▶ **Required work**
A verbatim restatement of the data, free of pictures, is what you should output.

++++ Data to use ++++

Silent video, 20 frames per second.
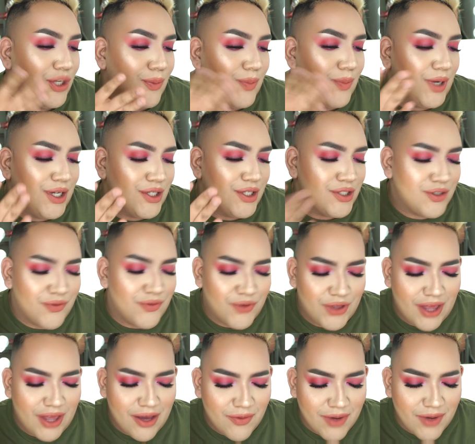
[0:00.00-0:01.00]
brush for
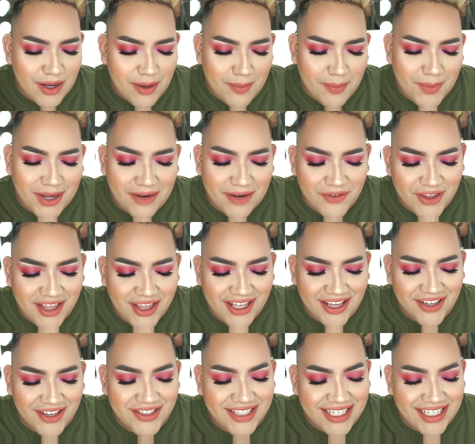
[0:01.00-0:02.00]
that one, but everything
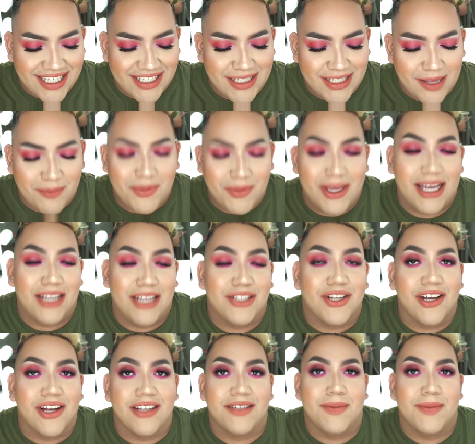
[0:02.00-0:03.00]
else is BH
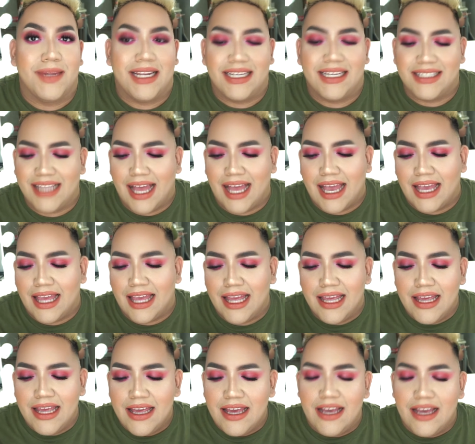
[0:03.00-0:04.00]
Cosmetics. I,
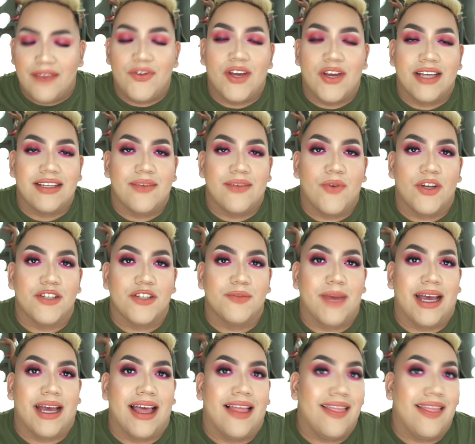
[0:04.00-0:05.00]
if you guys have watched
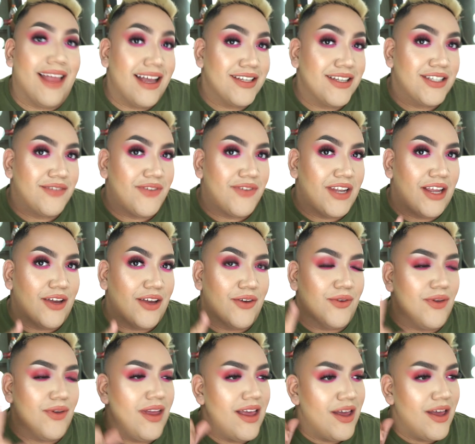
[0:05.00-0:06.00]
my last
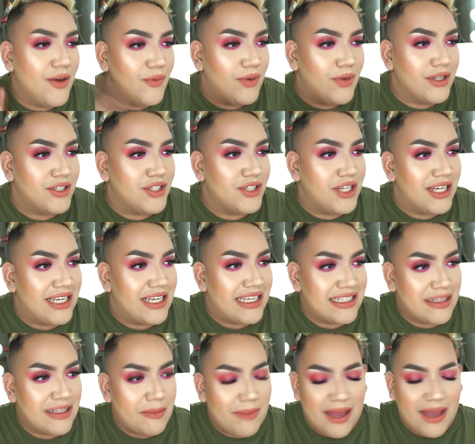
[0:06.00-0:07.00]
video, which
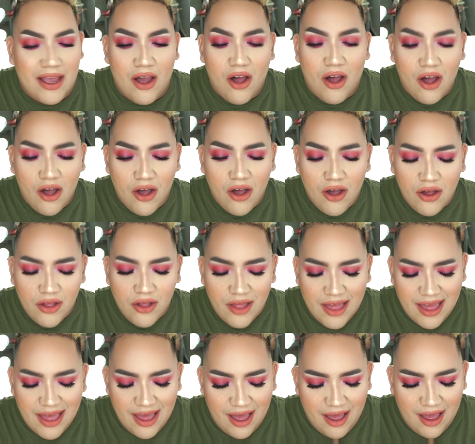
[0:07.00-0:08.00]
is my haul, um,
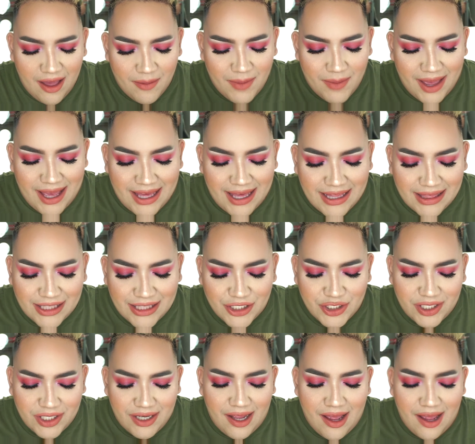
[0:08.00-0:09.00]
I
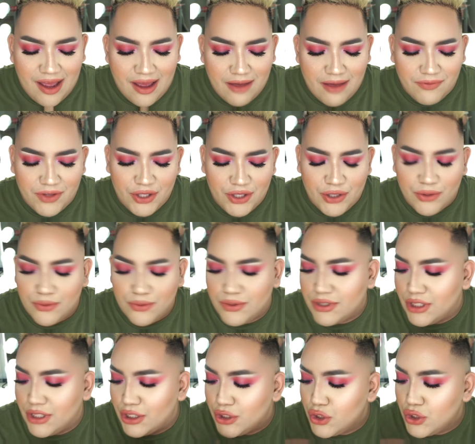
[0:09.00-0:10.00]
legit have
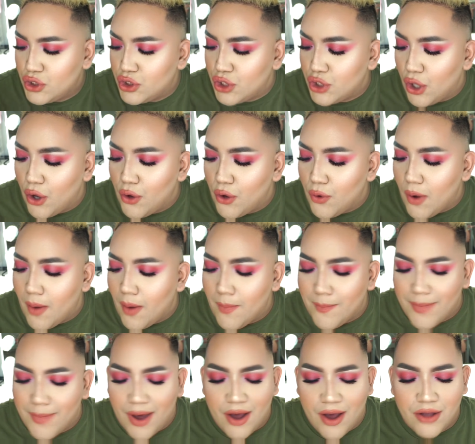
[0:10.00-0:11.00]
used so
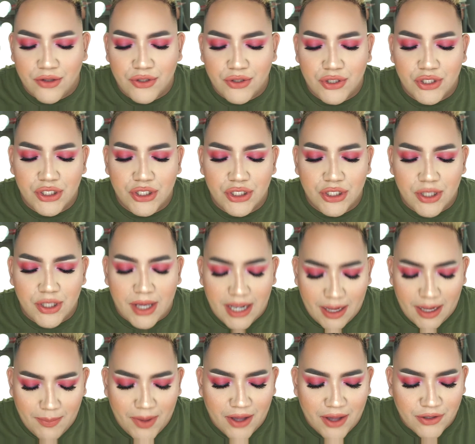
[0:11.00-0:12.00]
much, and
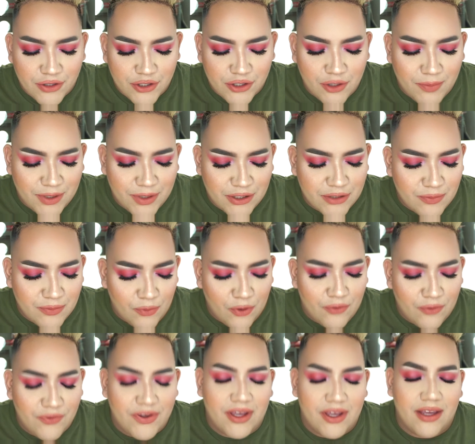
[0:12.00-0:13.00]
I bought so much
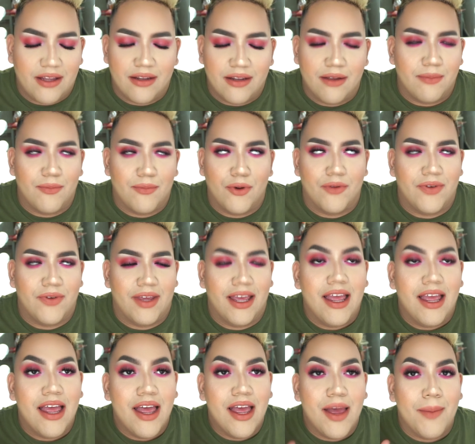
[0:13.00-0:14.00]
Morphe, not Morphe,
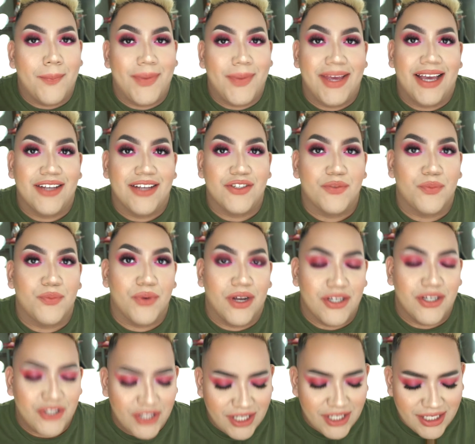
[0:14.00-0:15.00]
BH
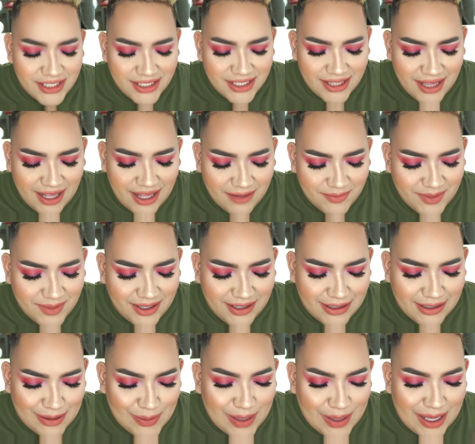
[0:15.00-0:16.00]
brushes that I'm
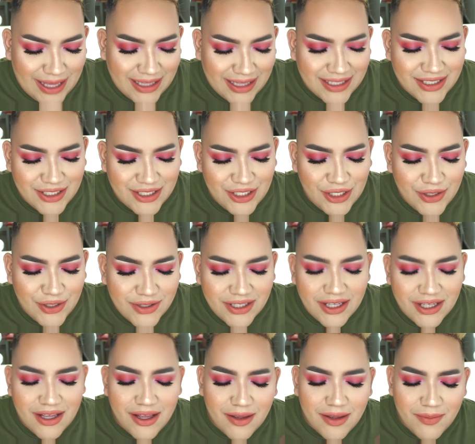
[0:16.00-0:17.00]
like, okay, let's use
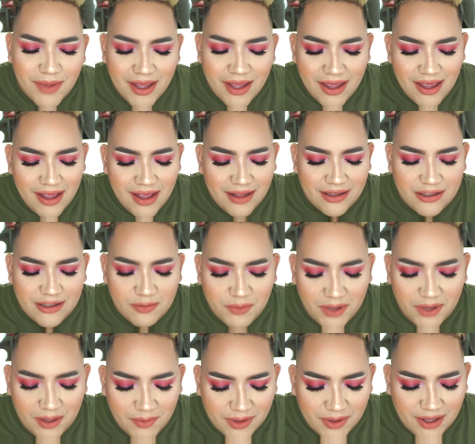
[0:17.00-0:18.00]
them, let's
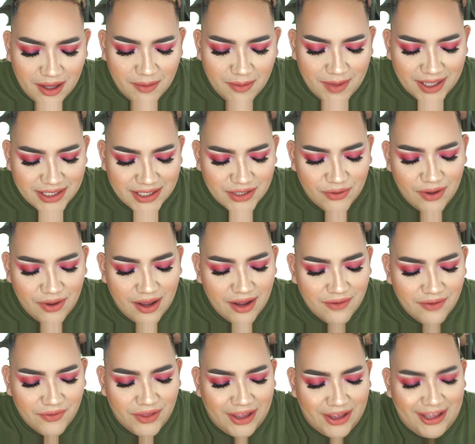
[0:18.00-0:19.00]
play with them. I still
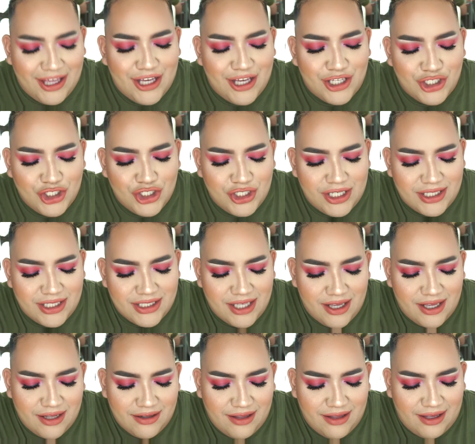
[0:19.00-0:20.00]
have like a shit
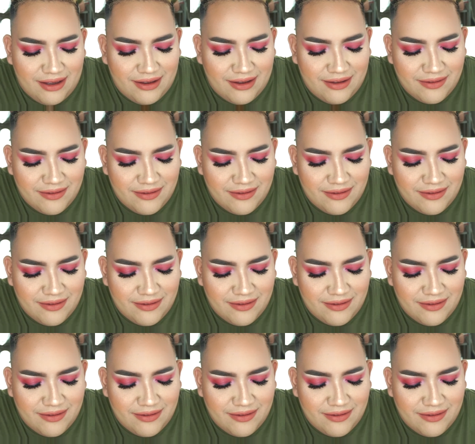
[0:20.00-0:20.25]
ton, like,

++++

▶ **Written answer**
Silent video, 20 frames per second.
[0:00.00-0:01.00]
brush for
[0:01.00-0:02.00]
that one, but everything
[0:02.00-0:03.00]
else is BH
[0:03.00-0:04.00]
Cosmetics. I,
[0:04.00-0:05.00]
if you guys have watched
[0:05.00-0:06.00]
my last
[0:06.00-0:07.00]
video, which
[0:07.00-0:08.00]
is my haul, um,
[0:08.00-0:09.00]
I
[0:09.00-0:10.00]
legit have
[0:10.00-0:11.00]
used so
[0:11.00-0:12.00]
much, and
[0:12.00-0:13.00]
I bought so much
[0:13.00-0:14.00]
Morphe, not Morphe,
[0:14.00-0:15.00]
BH
[0:15.00-0:16.00]
brushes that I'm
[0:16.00-0:17.00]
like, okay, let's use
[0:17.00-0:18.00]
them, let's
[0:18.00-0:19.00]
play with them. I still
[0:19.00-0:20.00]
have like a shit
[0:20.00-0:20.25]
ton, like,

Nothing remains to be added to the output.